§ EXERCISE REQUIREMENTS
Every entry must be repeated exactly in the answer.

[Saved entries]
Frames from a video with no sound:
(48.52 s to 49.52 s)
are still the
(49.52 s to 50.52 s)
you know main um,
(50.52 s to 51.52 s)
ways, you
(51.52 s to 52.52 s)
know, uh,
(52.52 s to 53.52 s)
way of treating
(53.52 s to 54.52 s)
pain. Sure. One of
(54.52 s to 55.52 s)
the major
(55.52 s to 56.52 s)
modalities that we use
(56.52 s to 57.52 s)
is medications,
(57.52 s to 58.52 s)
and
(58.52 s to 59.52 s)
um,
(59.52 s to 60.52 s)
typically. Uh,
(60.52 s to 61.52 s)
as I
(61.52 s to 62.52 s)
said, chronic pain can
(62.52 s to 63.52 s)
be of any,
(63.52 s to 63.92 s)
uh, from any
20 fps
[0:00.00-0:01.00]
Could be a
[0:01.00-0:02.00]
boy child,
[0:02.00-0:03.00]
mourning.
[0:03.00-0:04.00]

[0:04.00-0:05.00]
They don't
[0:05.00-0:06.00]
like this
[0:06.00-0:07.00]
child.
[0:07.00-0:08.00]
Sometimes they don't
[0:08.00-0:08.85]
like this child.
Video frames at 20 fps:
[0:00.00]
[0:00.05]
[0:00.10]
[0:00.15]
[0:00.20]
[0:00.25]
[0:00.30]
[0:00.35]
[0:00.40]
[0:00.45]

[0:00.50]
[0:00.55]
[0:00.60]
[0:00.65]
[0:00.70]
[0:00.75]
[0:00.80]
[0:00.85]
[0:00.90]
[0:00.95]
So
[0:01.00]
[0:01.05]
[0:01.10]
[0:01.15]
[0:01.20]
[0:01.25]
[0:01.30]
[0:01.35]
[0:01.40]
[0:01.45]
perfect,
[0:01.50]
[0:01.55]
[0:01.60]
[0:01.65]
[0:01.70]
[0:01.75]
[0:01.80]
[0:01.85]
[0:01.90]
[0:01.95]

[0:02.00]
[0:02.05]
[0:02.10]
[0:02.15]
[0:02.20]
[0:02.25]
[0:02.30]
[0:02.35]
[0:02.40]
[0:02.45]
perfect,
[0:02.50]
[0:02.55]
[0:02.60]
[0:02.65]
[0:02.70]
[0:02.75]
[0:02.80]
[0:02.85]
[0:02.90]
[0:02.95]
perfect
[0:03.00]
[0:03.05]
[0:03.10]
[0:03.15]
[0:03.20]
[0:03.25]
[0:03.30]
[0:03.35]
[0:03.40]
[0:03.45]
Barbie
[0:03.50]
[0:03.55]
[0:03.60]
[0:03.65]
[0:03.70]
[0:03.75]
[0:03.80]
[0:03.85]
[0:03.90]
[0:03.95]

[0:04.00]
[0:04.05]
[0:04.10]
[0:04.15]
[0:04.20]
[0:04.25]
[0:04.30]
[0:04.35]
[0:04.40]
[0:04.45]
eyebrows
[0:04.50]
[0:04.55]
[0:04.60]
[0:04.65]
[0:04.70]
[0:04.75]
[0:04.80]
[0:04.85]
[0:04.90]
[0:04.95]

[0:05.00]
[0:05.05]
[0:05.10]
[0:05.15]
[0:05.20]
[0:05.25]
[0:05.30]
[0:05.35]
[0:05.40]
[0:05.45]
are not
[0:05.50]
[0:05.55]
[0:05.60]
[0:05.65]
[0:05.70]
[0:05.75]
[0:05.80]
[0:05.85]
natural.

§ ANSWER AREA
Frames from a video with no sound:
(48.52 s to 49.52 s)
are still the
(49.52 s to 50.52 s)
you know main um,
(50.52 s to 51.52 s)
ways, you
(51.52 s to 52.52 s)
know, uh,
(52.52 s to 53.52 s)
way of treating
(53.52 s to 54.52 s)
pain. Sure. One of
(54.52 s to 55.52 s)
the major
(55.52 s to 56.52 s)
modalities that we use
(56.52 s to 57.52 s)
is medications,
(57.52 s to 58.52 s)
and
(58.52 s to 59.52 s)
um,
(59.52 s to 60.52 s)
typically. Uh,
(60.52 s to 61.52 s)
as I
(61.52 s to 62.52 s)
said, chronic pain can
(62.52 s to 63.52 s)
be of any,
(63.52 s to 63.92 s)
uh, from any
20 fps
[0:00.00-0:01.00]
Could be a
[0:01.00-0:02.00]
boy child,
[0:02.00-0:03.00]
mourning.
[0:03.00-0:04.00]

[0:04.00-0:05.00]
They don't
[0:05.00-0:06.00]
like this
[0:06.00-0:07.00]
child.
[0:07.00-0:08.00]
Sometimes they don't
[0:08.00-0:08.85]
like this child.
Video frames at 20 fps:
[0:00.00]
[0:00.05]
[0:00.10]
[0:00.15]
[0:00.20]
[0:00.25]
[0:00.30]
[0:00.35]
[0:00.40]
[0:00.45]

[0:00.50]
[0:00.55]
[0:00.60]
[0:00.65]
[0:00.70]
[0:00.75]
[0:00.80]
[0:00.85]
[0:00.90]
[0:00.95]
So
[0:01.00]
[0:01.05]
[0:01.10]
[0:01.15]
[0:01.20]
[0:01.25]
[0:01.30]
[0:01.35]
[0:01.40]
[0:01.45]
perfect,
[0:01.50]
[0:01.55]
[0:01.60]
[0:01.65]
[0:01.70]
[0:01.75]
[0:01.80]
[0:01.85]
[0:01.90]
[0:01.95]

[0:02.00]
[0:02.05]
[0:02.10]
[0:02.15]
[0:02.20]
[0:02.25]
[0:02.30]
[0:02.35]
[0:02.40]
[0:02.45]
perfect,
[0:02.50]
[0:02.55]
[0:02.60]
[0:02.65]
[0:02.70]
[0:02.75]
[0:02.80]
[0:02.85]
[0:02.90]
[0:02.95]
perfect
[0:03.00]
[0:03.05]
[0:03.10]
[0:03.15]
[0:03.20]
[0:03.25]
[0:03.30]
[0:03.35]
[0:03.40]
[0:03.45]
Barbie
[0:03.50]
[0:03.55]
[0:03.60]
[0:03.65]
[0:03.70]
[0:03.75]
[0:03.80]
[0:03.85]
[0:03.90]
[0:03.95]

[0:04.00]
[0:04.05]
[0:04.10]
[0:04.15]
[0:04.20]
[0:04.25]
[0:04.30]
[0:04.35]
[0:04.40]
[0:04.45]
eyebrows
[0:04.50]
[0:04.55]
[0:04.60]
[0:04.65]
[0:04.70]
[0:04.75]
[0:04.80]
[0:04.85]
[0:04.90]
[0:04.95]

[0:05.00]
[0:05.05]
[0:05.10]
[0:05.15]
[0:05.20]
[0:05.25]
[0:05.30]
[0:05.35]
[0:05.40]
[0:05.45]
are not
[0:05.50]
[0:05.55]
[0:05.60]
[0:05.65]
[0:05.70]
[0:05.75]
[0:05.80]
[0:05.85]
natural.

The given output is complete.